D'ores et déjà, il est notable que l'ouverture de crédits décidée en mai 2016 pour 210 dossiers obligera à ouvrir des crédits de titre 2 supplémentaires à hauteur de 14 millions d'euros qui seront financées par redéploiement. Ainsi, au total, le coût futur des régularisations à intervenir pourrait dépasser 60 millions d'euros.
Dans la mesure où il serait financé par redéploiement, comme indiqué par le ministère, on mesure la ponction opéré sur un programme essentiel à la santé de nos concitoyens, dont on rappelle qu'il n'est doté que de 500 millions d'euros.
6. Un suivi de la performance perfectible
Compte tenu de difficultés structurelles liées à l'apurement des aides européennes, il est étonnant que le taux de conformité communautaire ne soit pas l'un des indicateurs de performance de la gestion du ministère.

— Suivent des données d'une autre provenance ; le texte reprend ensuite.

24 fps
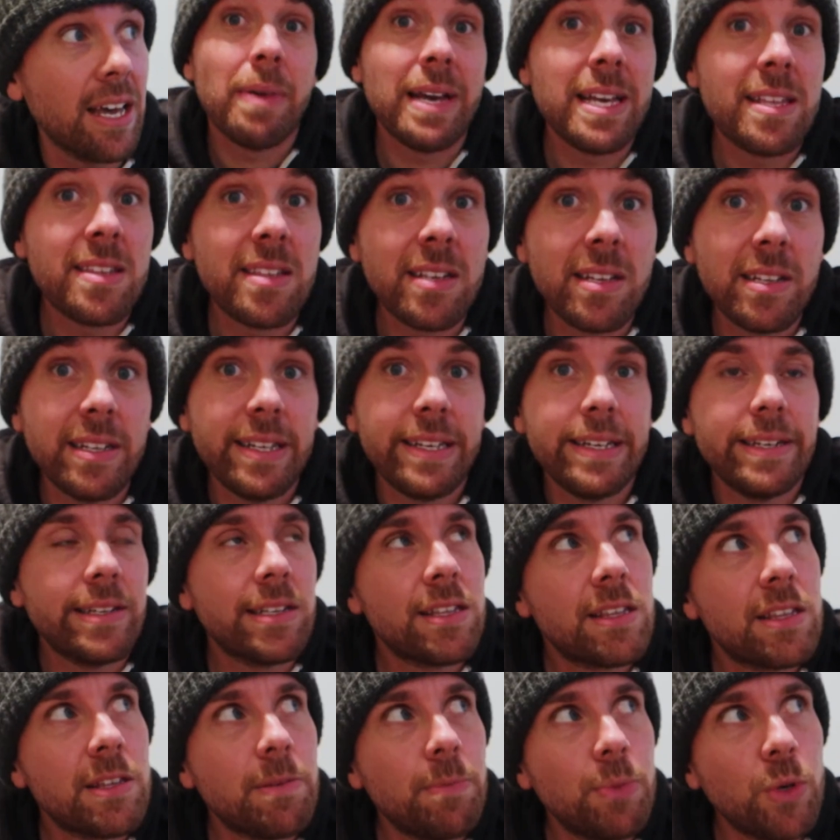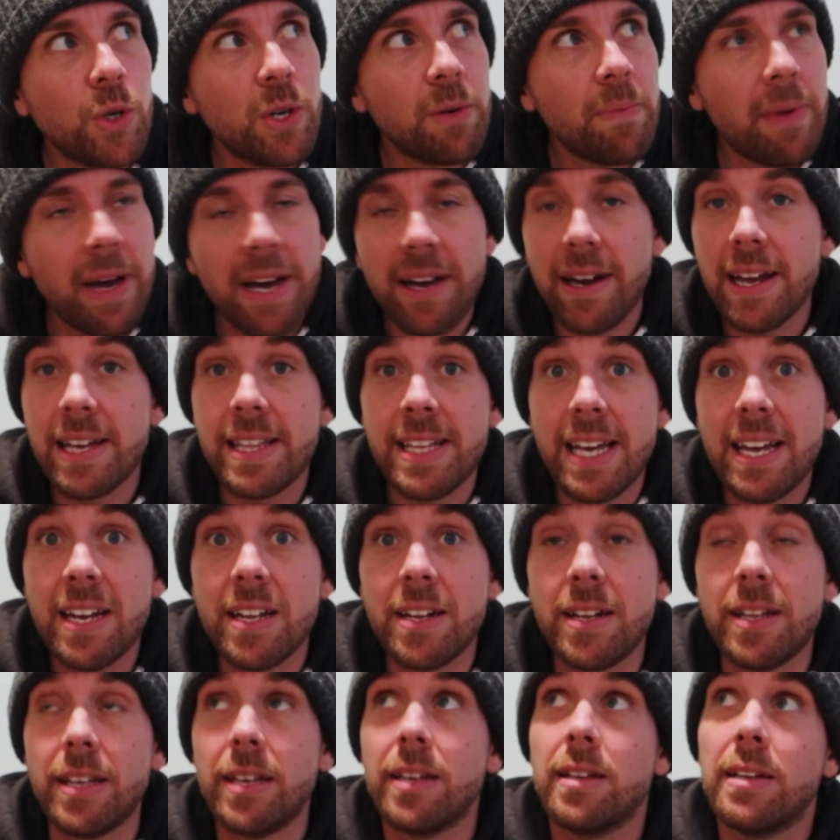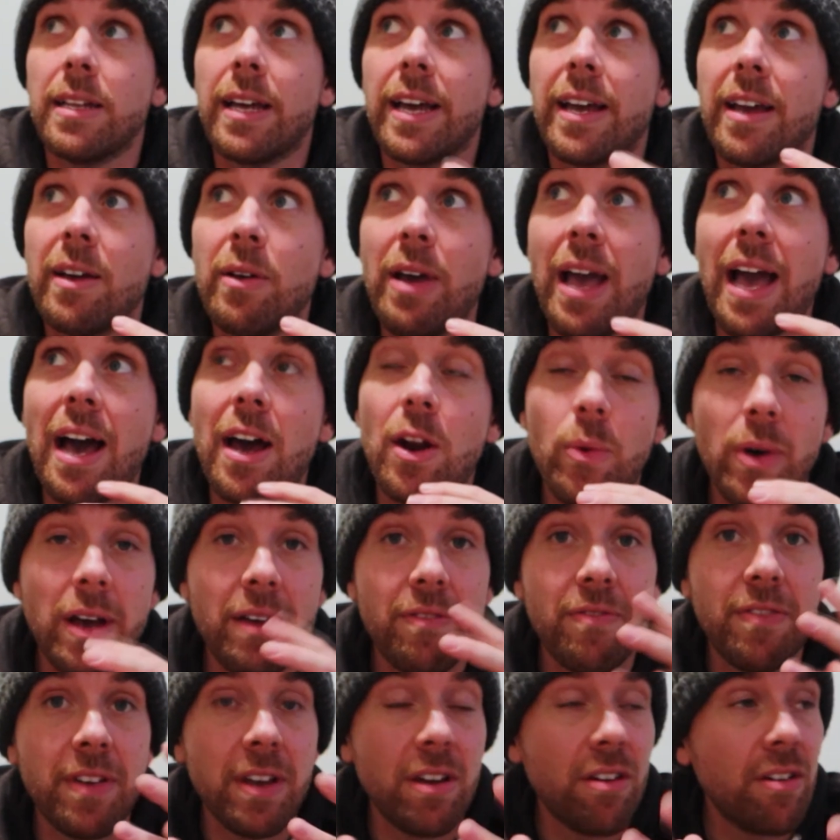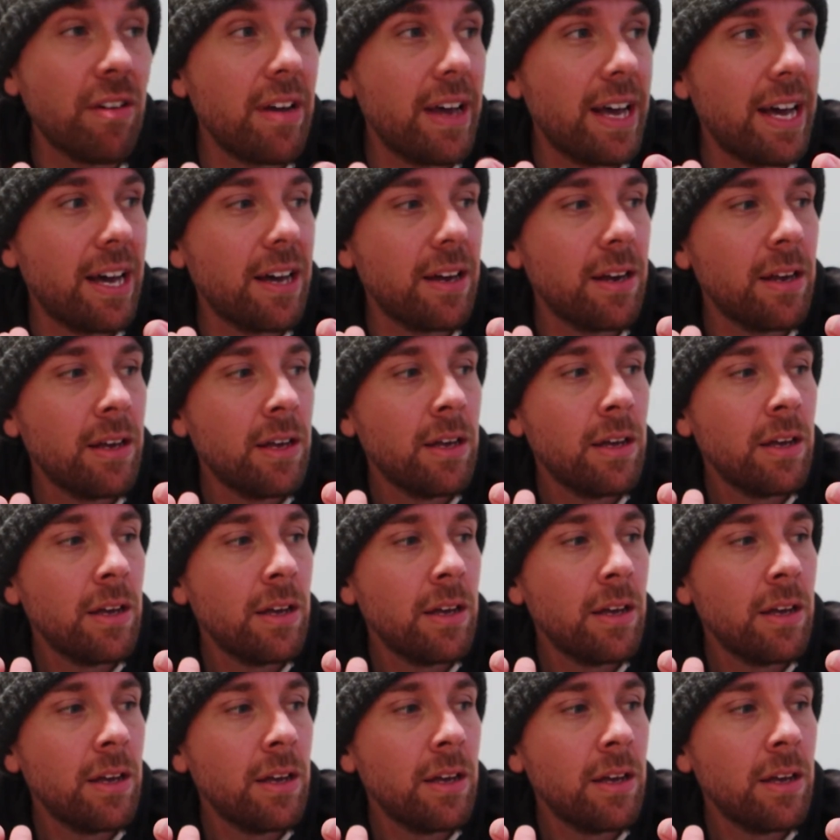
Basically, it's a book about identity. Like, how do I figure out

En outre, certains indicateurs présentent une allure quelque peu arbitraire, voire des ambivalences trop fortes pour servir utilement de repère.
À cet égard, une analyse approfondie des indicateurs utilisés et de leur corrélation avec les objectifs poursuivis mériterait d'être conduite.

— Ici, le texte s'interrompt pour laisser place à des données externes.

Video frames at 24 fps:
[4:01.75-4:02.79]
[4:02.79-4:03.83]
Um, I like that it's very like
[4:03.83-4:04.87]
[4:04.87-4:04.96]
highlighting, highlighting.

L'affichage d'une importante réduction du « coût moyen d'une inspection » à finalité sanitaire dans le cadre du programme 206 témoigne de ce type d'incertitudes. Une baisse de 3 % est programmée à l'horizon 2017 quand ce coût a augmenté de 7,8 % entre 2013 et 2015. Il s'agit d'une inversion de tendance de grande ampleur que rien dans l'information budgétaire disponible ne vient justifier. Ce défaut d'explication peut nourrir des inquiétudes sur les moyens d'atteindre l'objectif conférant finalement une certaine ambivalence à ce qui a priori devait témoigner d'une ambition de gestion.
* 9 D'autres interventions publiques sont gérées soit par les collectivités territoriales, soit par le ministère de l'écologie et du développement durable, notamment dans le cadre du « Fonds chaleur ».
* 10
* 11 Rapport d'information n° 382 (2014-2015). 1 er avril 2015 MM Alain Houpert et Yannick Botrel. Sénat. Commission des finances.